((

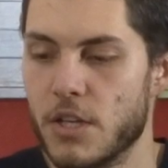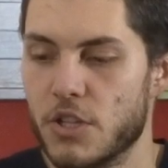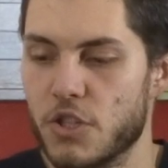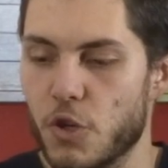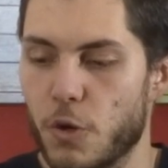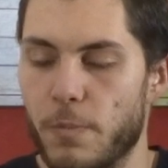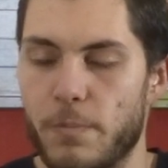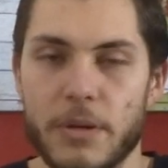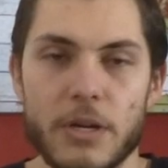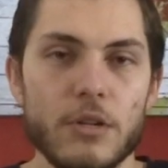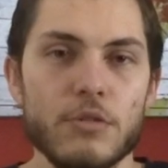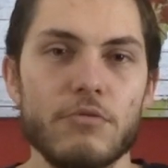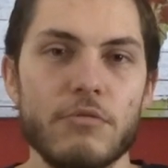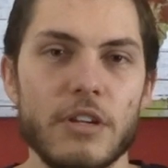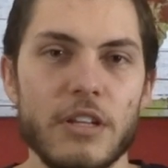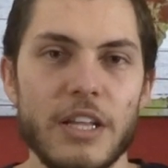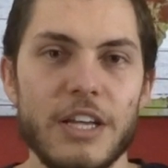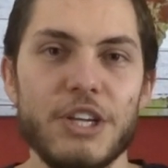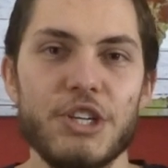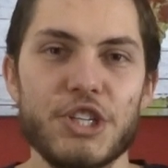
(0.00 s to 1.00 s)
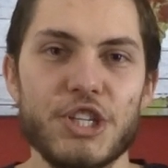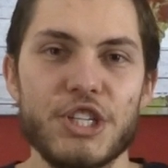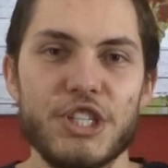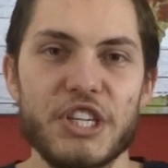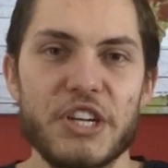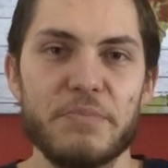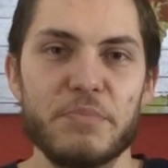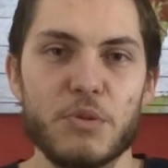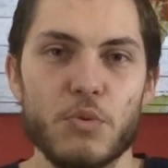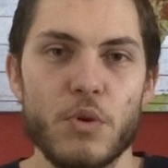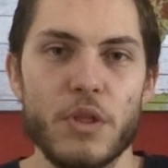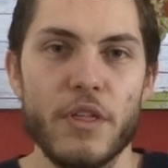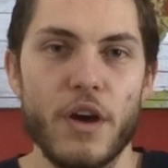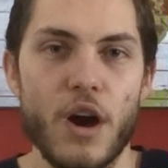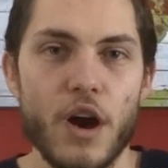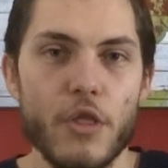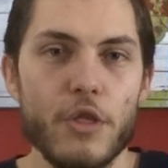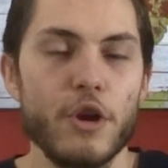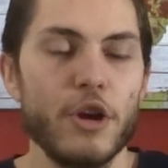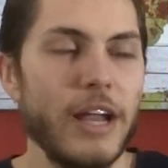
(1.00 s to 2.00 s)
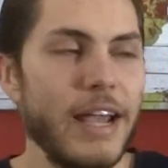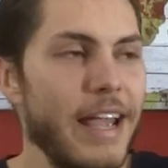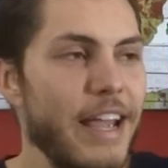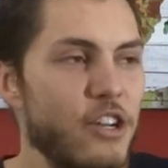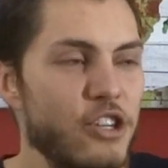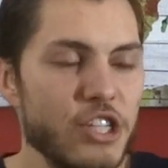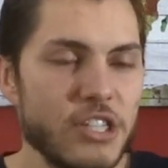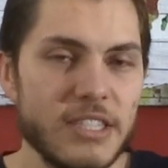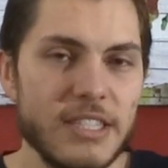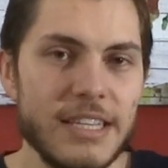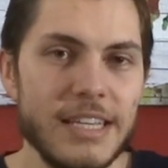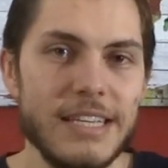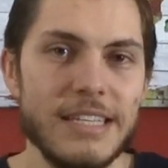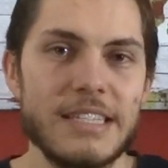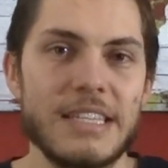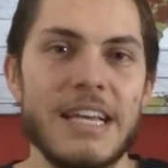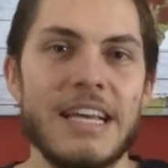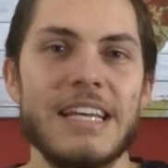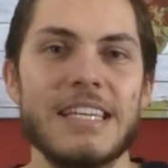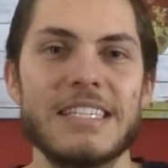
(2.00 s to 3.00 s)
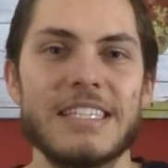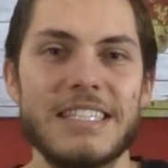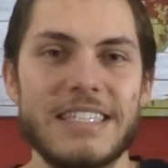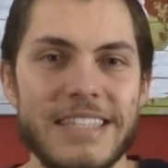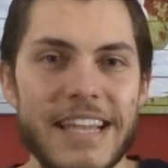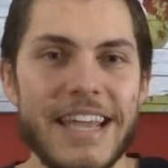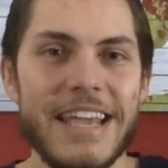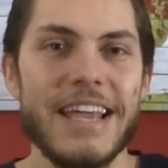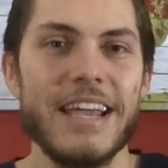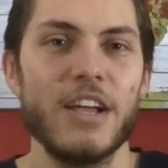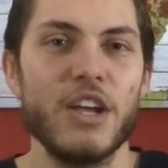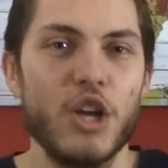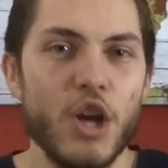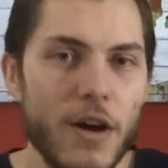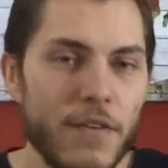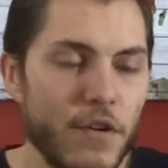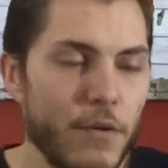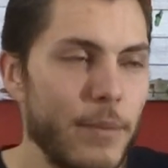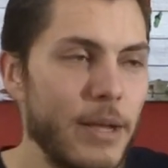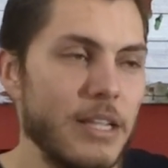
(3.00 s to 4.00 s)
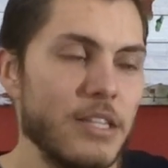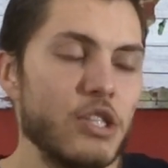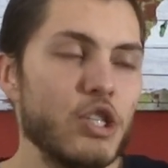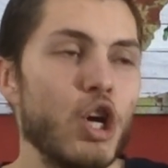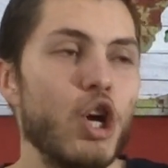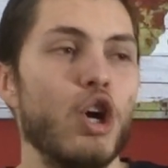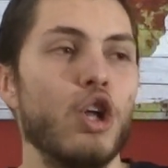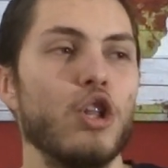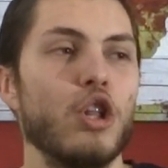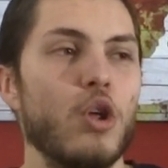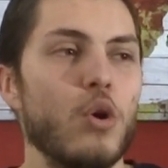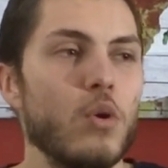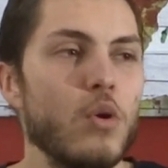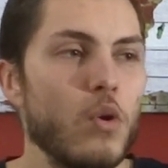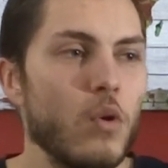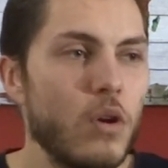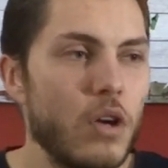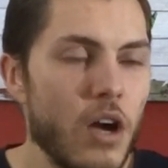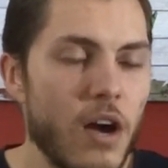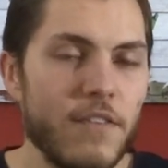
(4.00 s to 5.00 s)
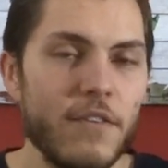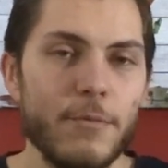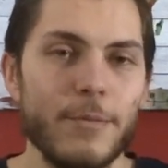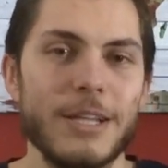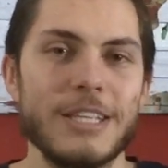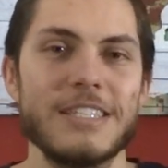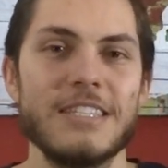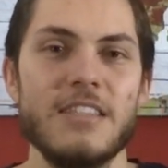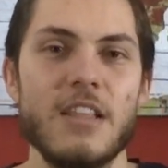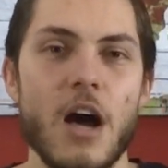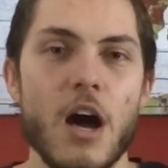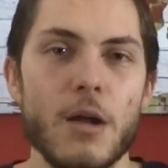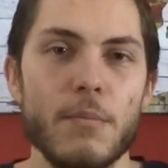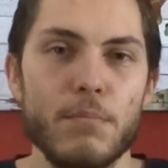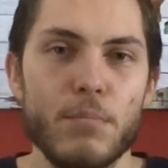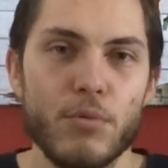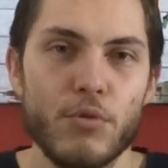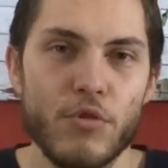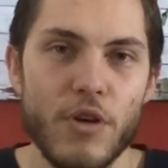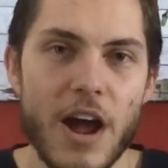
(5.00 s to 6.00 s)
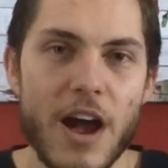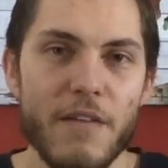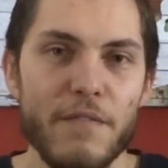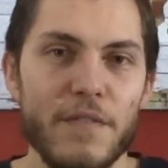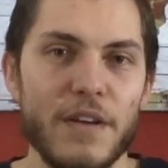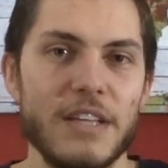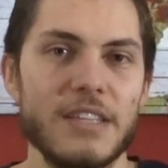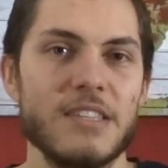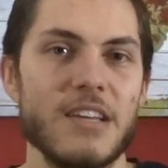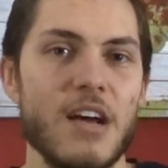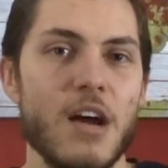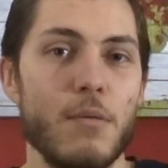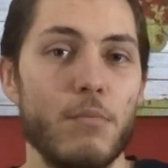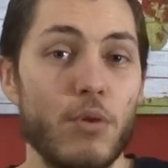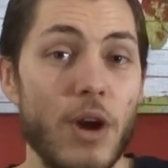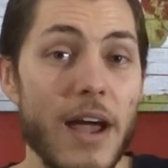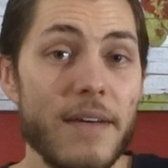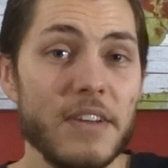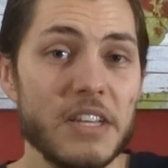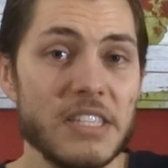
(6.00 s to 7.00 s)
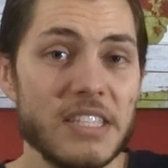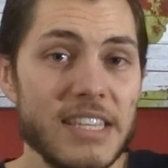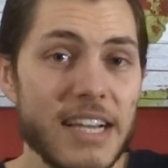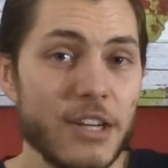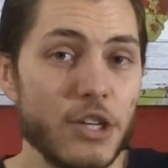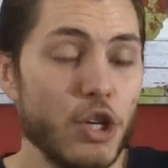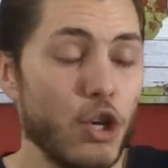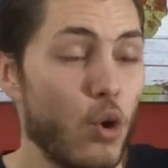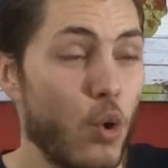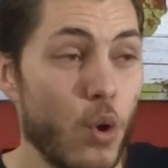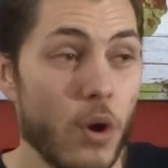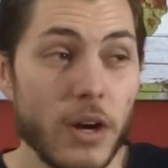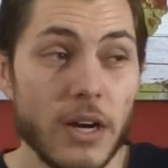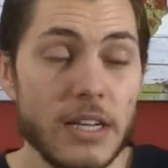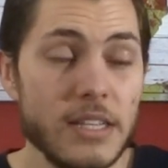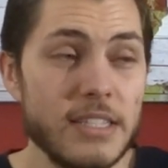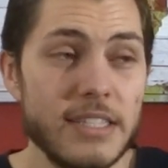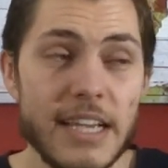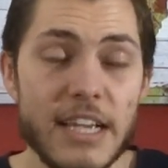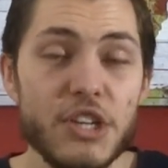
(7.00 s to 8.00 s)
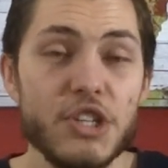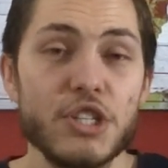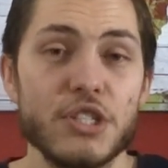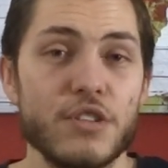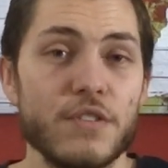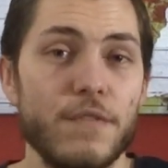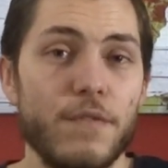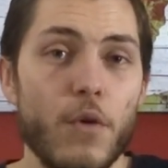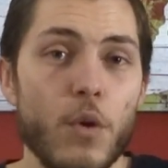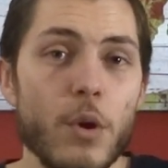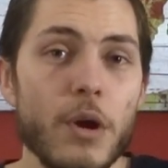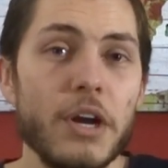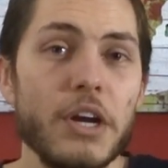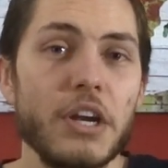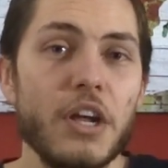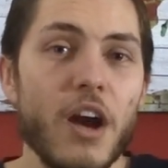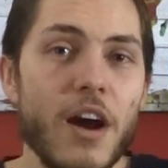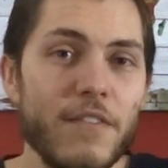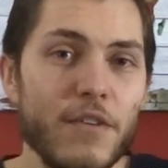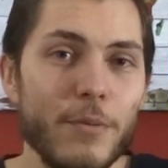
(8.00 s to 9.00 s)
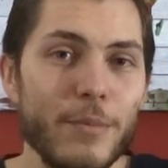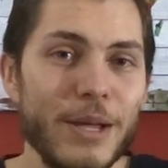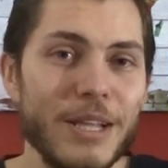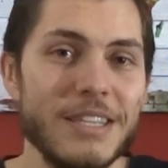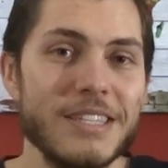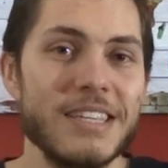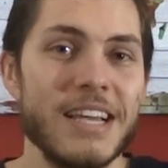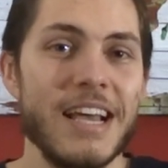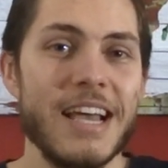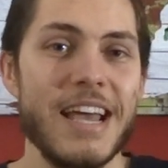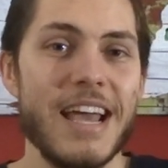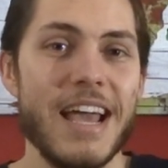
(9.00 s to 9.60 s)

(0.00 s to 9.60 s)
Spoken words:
So build relationships with other agencies, state governments, local governments, nonprofits, private sector organizations, foreign governments,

))

What to work on:
Exclude the pictures. Write out the remaining data exactly.

Response below:
(0.00 s to 1.00 s)
(1.00 s to 2.00 s)
(2.00 s to 3.00 s)
(3.00 s to 4.00 s)
(4.00 s to 5.00 s)
(5.00 s to 6.00 s)
(6.00 s to 7.00 s)
(7.00 s to 8.00 s)
(8.00 s to 9.00 s)
(9.00 s to 9.60 s)

(0.00 s to 9.60 s)
Spoken words:
So build relationships with other agencies, state governments, local governments, nonprofits, private sector organizations, foreign governments,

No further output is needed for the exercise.